The present facilities at Perth are clearly inadequate and unsatisfactory. The present terminal building, built in 1952, is a temporary structure of Army disposals black iron. Its life is limited, maintenance costs are high and the possibility of satisfactory extension is negligible. Amenities, now a necessity at international airports, are not acceptable. The buildings housing airport administration, the operations section and the meteorological service are quite definitely sub-standard.

It is interesting to note that the annual passenger movements at Perth have risen from 78,000 in 1953 to 127,000 in 1959, while a variety of circumstances associated with time-tables and the fact that arrivals and departures from Perth encourage the presence in the airport of a much bigger than normal friend-to-passenger ratio readily convinced the committee that, to overcome the congestion that was already in evidence and was likely to become more pronounced, and to provide suitable accommodation for staff concerned with all aspects of aircraft movement, there is a pressing need to construct a new terminal building of international standard at Perth.

The site is very largely fixed by existing runways and aprons. Space is planned for 1,200 people, together with suitable traffic offices for all airline operators and for the activities of customs, health and banking services essential to international traffic. Suitable areas have been provided for lounges, buffet, dining-room, cocktail lounge and other essential amenities. By design, the building is divided into two main components. The first is a passenger terminal with its associated facilities. The second component is the operations and administrative areas. Since the building is designed to cope with traffic only until 1970, the committee concerned itself with ways and means of expanding the accommodation, and it is satisfied that the buildings as proposed are capable of expansion outwards to provide for anticipated traffic for a considerable time ahead but at minimum cost.

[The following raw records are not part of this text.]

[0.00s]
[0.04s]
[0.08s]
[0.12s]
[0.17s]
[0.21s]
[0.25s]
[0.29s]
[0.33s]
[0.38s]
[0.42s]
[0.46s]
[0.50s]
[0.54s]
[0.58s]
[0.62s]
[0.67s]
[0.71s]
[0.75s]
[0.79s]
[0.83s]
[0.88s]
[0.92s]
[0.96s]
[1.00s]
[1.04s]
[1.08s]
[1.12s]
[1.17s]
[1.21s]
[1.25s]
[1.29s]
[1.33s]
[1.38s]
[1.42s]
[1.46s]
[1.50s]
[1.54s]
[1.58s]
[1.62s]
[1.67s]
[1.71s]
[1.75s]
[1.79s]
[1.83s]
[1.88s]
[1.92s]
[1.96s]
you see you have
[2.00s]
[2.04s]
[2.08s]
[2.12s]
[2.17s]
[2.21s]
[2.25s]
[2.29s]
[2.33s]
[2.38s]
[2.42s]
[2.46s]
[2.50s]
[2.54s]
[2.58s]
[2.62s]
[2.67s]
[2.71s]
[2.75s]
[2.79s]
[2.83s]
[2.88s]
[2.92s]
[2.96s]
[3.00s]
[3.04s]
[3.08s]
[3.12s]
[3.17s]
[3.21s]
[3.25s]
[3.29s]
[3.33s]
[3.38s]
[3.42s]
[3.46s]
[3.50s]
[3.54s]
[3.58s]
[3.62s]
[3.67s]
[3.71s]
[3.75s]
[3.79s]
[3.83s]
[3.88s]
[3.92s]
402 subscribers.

Because of the exacting demands on operational staff, air conditioning is considered to be essential in the operations area. Air-conditioning is to be provided by the use of packaged units giving maximum flexibility and economy, as the areas will not be in constant use. The main public areas will be provided with mechanical exhaust ventilation because of the need to seal off the areas from aircraft noise and because of the high occupation density at peak periods.

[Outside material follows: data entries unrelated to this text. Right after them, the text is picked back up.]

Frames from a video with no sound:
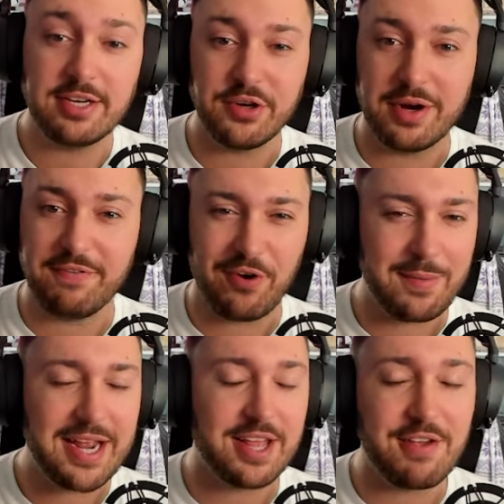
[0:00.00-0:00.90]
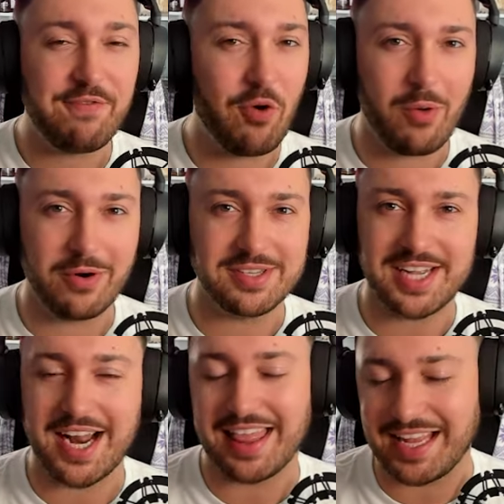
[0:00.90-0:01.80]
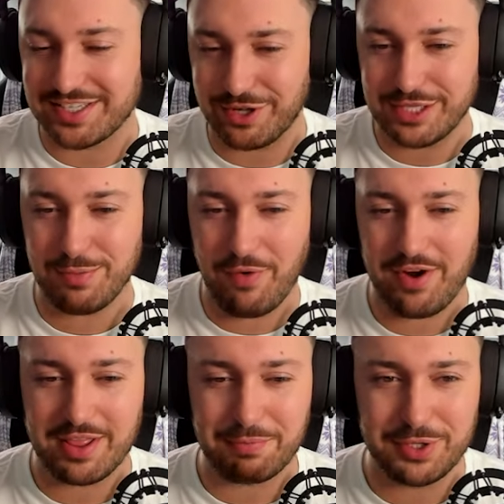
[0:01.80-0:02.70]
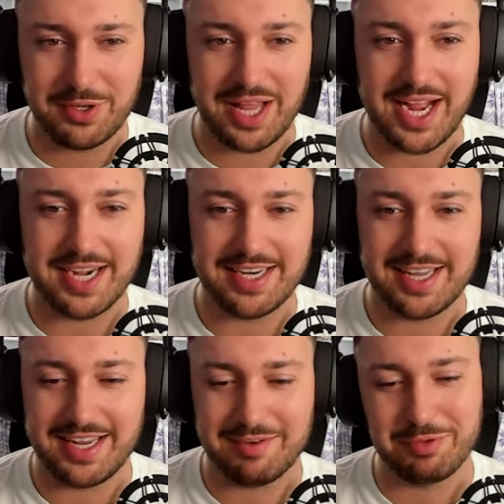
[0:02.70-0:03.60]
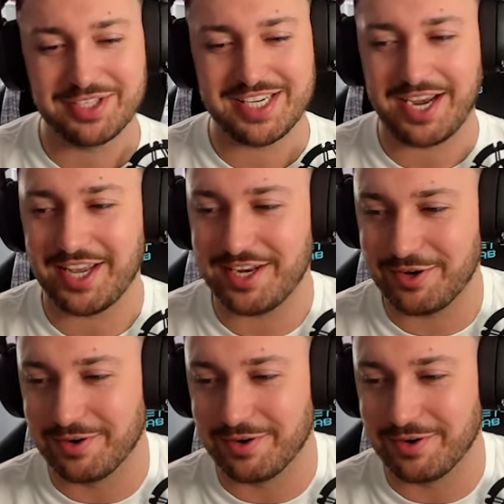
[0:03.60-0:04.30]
doing it for me on the forward side of things, so let's move you to the blue line and we'll see how you do.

The estimated cost of the building is £450,000, including building and internal engineering services costing £342,000, mechanical services costing £103,000, kitchen equipment costing £2,500, and a public address system costing £2,500. In addition, a considerable amount of engineering work will be required, at an estimated cost of £280,000. This work will comprise aircraft apron, roads, car parks, drainage, sewerage and water supply, so that the total cost attributable to the new terminal is estimated to be £730,000. The engineering works associated with the terminal construction, together with certain development on the runway facilities, will be the subject of a report which the committee will submit next week.

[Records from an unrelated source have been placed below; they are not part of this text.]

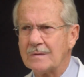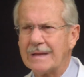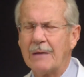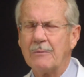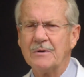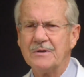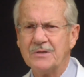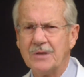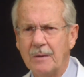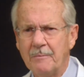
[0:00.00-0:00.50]
They
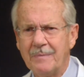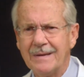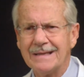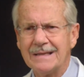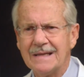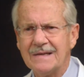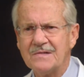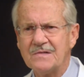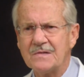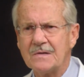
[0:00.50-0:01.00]
were
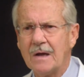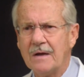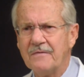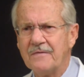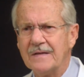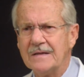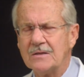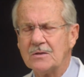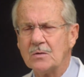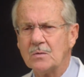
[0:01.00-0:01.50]
dumping this
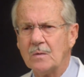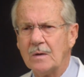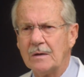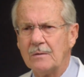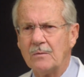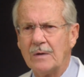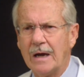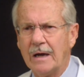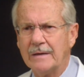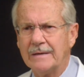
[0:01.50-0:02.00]
stuff into
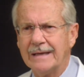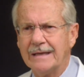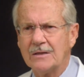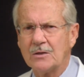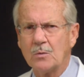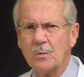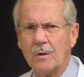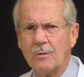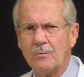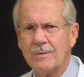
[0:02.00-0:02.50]

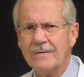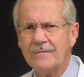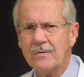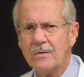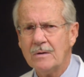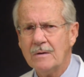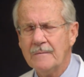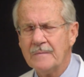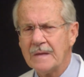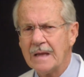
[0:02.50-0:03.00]
a
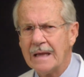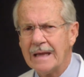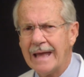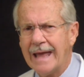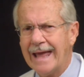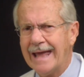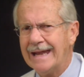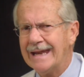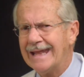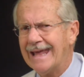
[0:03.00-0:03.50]
river,
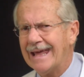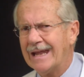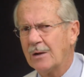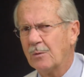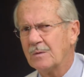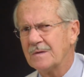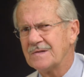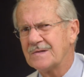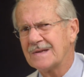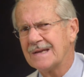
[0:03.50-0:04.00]
and
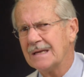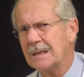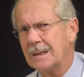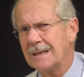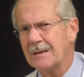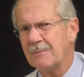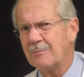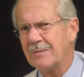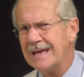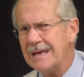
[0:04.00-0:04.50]
it was
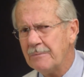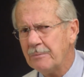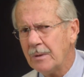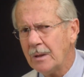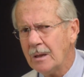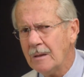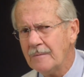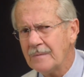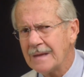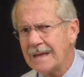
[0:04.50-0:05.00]
killing
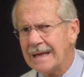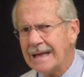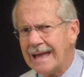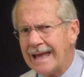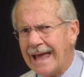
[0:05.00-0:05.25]
people,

Although the buildings are required independently of the increased traffic which is anticipated for the Empire Games in November, 1962, it is hoped that the building will be ready in time for that event. In other words, the airport terminal is not being provided for the Empire Games. Tt must be provided anyhow, but it would be smart operation to have it ready for that particular occasion. With all these points in mind, the Public Works Committee has no hesitation in commending the proposal to the House.

Debate Con motion by Mr. Wentworth) adjourned.